Thalidomide: From Tragedy to Modern Medicine
Thalidomide was first introduced in 1957 as a sedative and was later prescribed for morning sickness during pregnancy. It was withdrawn after being linked to severe birth defects in thousands of babies. The tragedy changed global drug approval and pharmacovigilance practices forever.
Current Medical Uses
- Multiple myeloma – Used in combination with other medicines to treat this blood cancer.
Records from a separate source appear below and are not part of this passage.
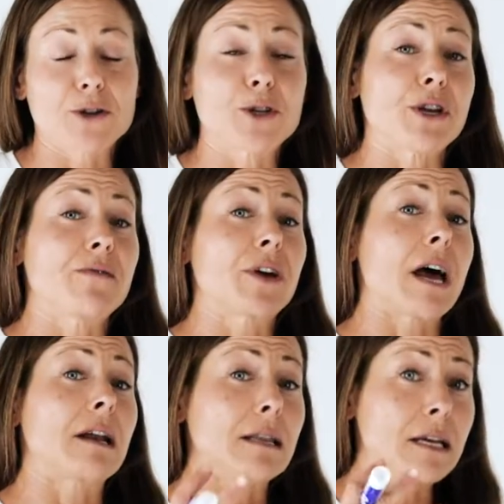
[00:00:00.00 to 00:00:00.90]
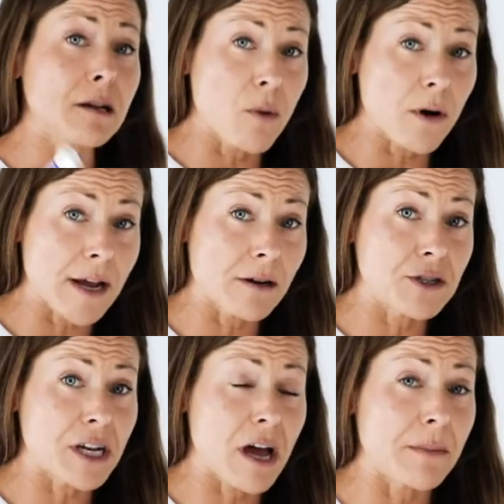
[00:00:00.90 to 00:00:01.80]
So you've got a little more
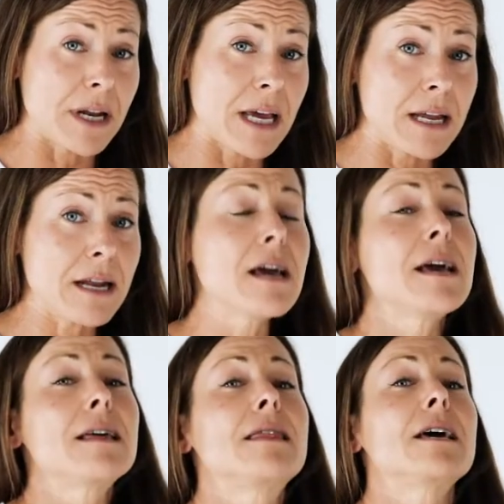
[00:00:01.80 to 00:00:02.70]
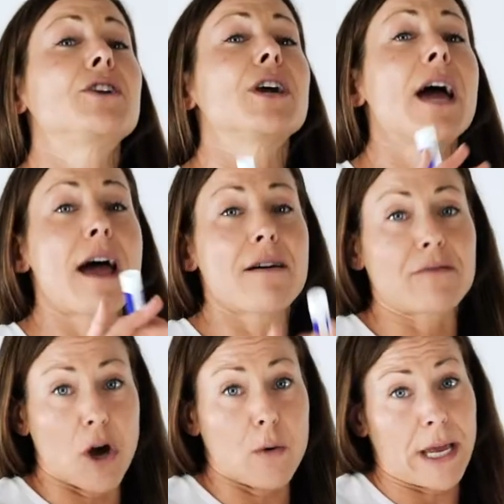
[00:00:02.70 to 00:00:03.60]
energy coming in than you
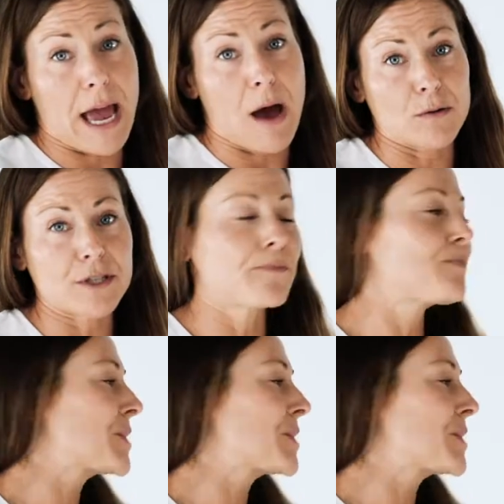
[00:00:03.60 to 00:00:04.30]
have going out.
- Erythema nodosum leprosum (ENL) – Controls the painful inflammatory reactions associated with leprosy.
How Does It Work?
Thalidomide modifies the immune system, reduces inflammation, and blocks the formation of new blood vessels that help certain cancer cells grow.
Common Adverse Effects
- Drowsiness
- Constipation
- Peripheral neuropathy (nerve damage)
- Dizziness
- Increased risk of blood clots
Contraindications
- Pregnancy (causes severe birth defects)
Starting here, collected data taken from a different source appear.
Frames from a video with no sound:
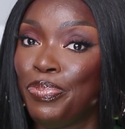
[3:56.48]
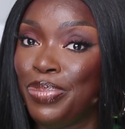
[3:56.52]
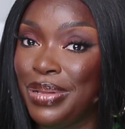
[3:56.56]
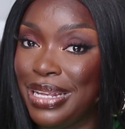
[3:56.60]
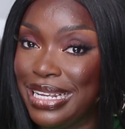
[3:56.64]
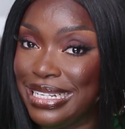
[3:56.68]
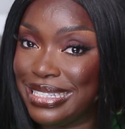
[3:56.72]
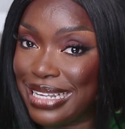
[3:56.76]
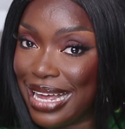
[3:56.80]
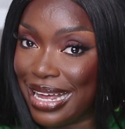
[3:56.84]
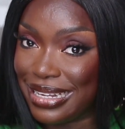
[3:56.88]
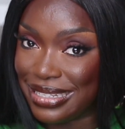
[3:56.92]

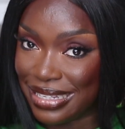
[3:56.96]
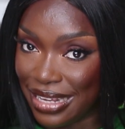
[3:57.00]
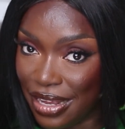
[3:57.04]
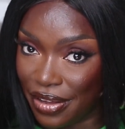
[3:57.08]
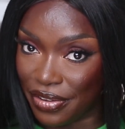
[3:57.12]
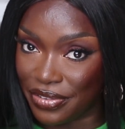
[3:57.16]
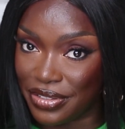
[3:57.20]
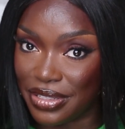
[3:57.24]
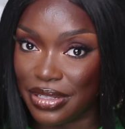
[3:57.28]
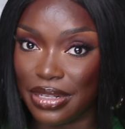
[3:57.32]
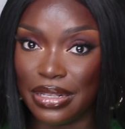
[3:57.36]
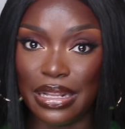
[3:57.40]
please
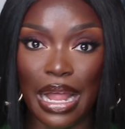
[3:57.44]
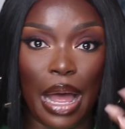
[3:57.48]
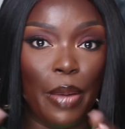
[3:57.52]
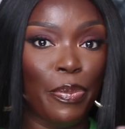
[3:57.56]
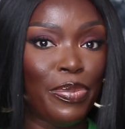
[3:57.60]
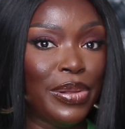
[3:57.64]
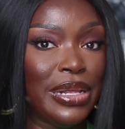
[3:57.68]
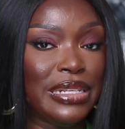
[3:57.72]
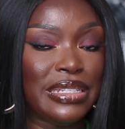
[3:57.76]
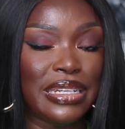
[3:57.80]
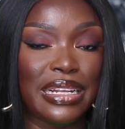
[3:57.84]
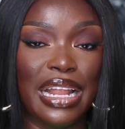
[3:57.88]
ourselves,
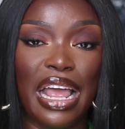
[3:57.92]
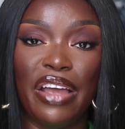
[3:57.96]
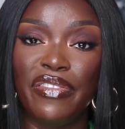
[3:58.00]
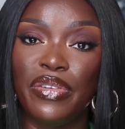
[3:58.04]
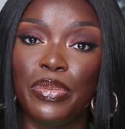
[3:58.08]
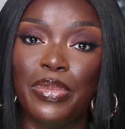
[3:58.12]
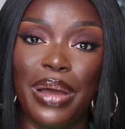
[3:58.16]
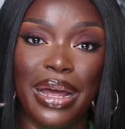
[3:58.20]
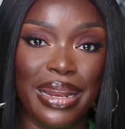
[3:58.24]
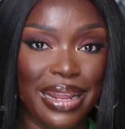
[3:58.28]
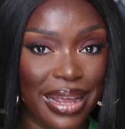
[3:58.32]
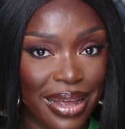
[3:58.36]
not pleasing
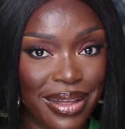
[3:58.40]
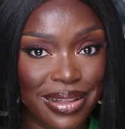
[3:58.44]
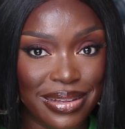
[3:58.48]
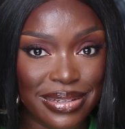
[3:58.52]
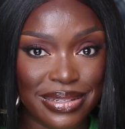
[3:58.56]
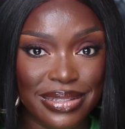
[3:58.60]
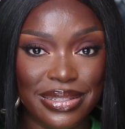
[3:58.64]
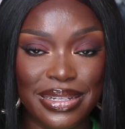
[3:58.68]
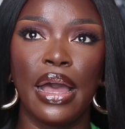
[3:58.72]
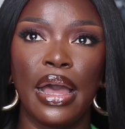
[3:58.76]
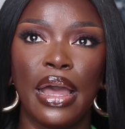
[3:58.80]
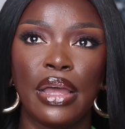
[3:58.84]
everybody
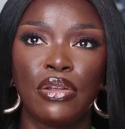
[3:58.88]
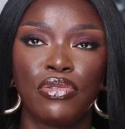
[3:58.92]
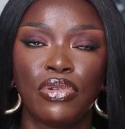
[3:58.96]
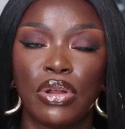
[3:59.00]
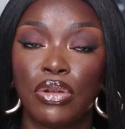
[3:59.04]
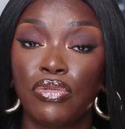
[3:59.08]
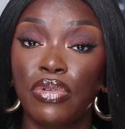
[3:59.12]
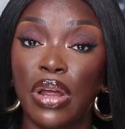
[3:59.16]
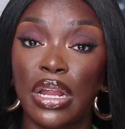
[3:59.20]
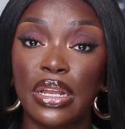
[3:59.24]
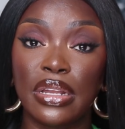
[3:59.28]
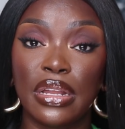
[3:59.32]
else. I
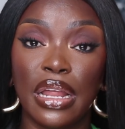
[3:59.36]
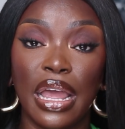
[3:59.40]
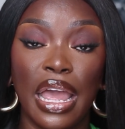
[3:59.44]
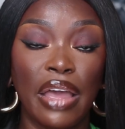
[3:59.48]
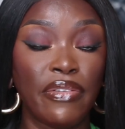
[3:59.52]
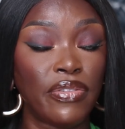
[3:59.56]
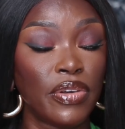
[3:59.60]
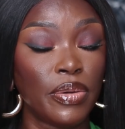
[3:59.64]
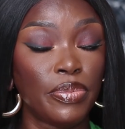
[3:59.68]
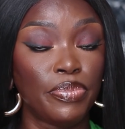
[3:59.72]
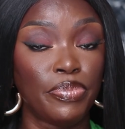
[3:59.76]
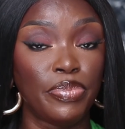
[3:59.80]
regret
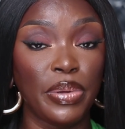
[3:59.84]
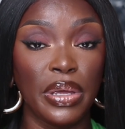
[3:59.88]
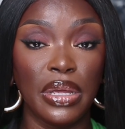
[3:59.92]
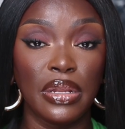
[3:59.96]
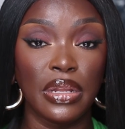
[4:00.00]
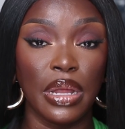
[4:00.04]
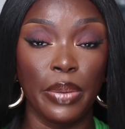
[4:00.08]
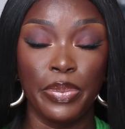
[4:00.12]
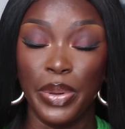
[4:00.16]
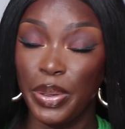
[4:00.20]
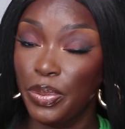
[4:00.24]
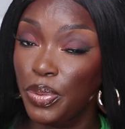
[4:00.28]
ever
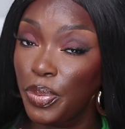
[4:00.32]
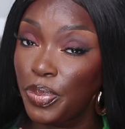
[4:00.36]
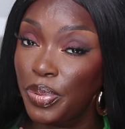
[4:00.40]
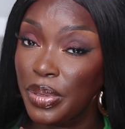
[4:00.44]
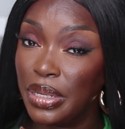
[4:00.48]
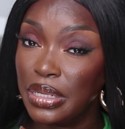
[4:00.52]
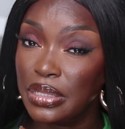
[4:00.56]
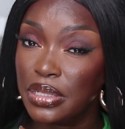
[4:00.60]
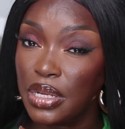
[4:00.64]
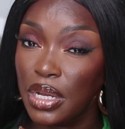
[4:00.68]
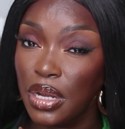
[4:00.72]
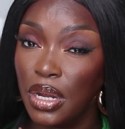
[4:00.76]
being a people
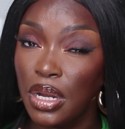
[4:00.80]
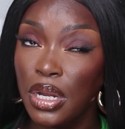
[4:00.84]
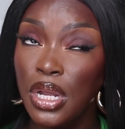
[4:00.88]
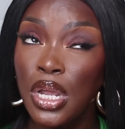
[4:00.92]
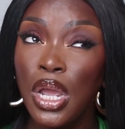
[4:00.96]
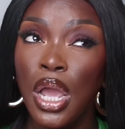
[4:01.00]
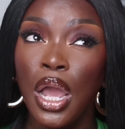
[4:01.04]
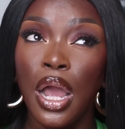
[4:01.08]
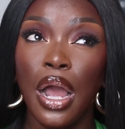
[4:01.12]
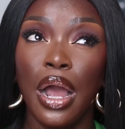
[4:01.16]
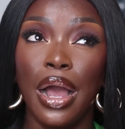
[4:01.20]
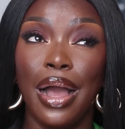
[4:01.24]
pleaser.
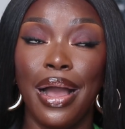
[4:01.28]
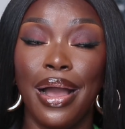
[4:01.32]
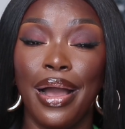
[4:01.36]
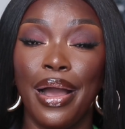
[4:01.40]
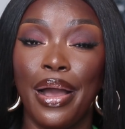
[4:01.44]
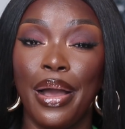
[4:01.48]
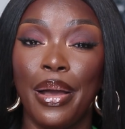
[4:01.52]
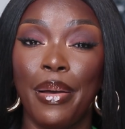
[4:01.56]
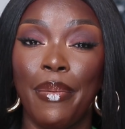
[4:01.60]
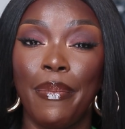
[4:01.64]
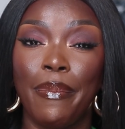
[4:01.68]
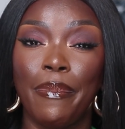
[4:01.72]

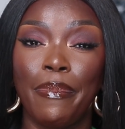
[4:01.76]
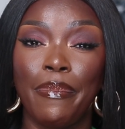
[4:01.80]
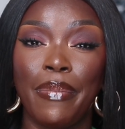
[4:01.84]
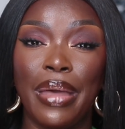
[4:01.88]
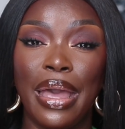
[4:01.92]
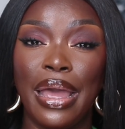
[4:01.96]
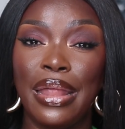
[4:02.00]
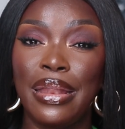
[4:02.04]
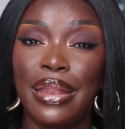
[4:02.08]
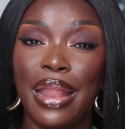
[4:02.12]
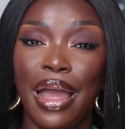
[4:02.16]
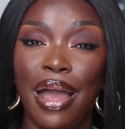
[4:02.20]
And
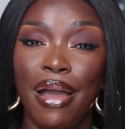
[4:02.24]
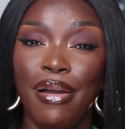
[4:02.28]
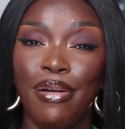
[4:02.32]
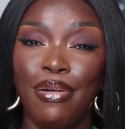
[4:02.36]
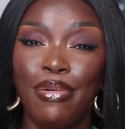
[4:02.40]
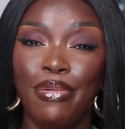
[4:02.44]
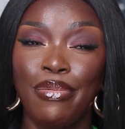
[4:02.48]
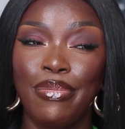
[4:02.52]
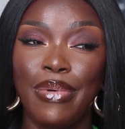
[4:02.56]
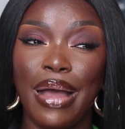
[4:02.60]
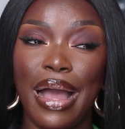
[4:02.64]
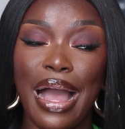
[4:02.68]

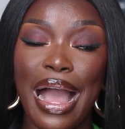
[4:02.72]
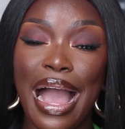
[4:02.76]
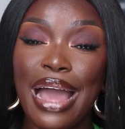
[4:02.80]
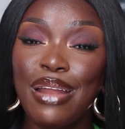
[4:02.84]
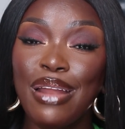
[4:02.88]
now,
- Hypersensitivity to thalidomide
- Use with caution in patients at high risk of thrombosis or with existing peripheral neuropathy.
Monitoring
Patients require regular follow-up, pregnancy prevention measures, and monitoring for nerve damage and blood clots throughout treatment.
Conclusion
Thalidomide is a reminder that even a drug with a tragic past can become a valuable treatment when used responsibly and with proper safety measures.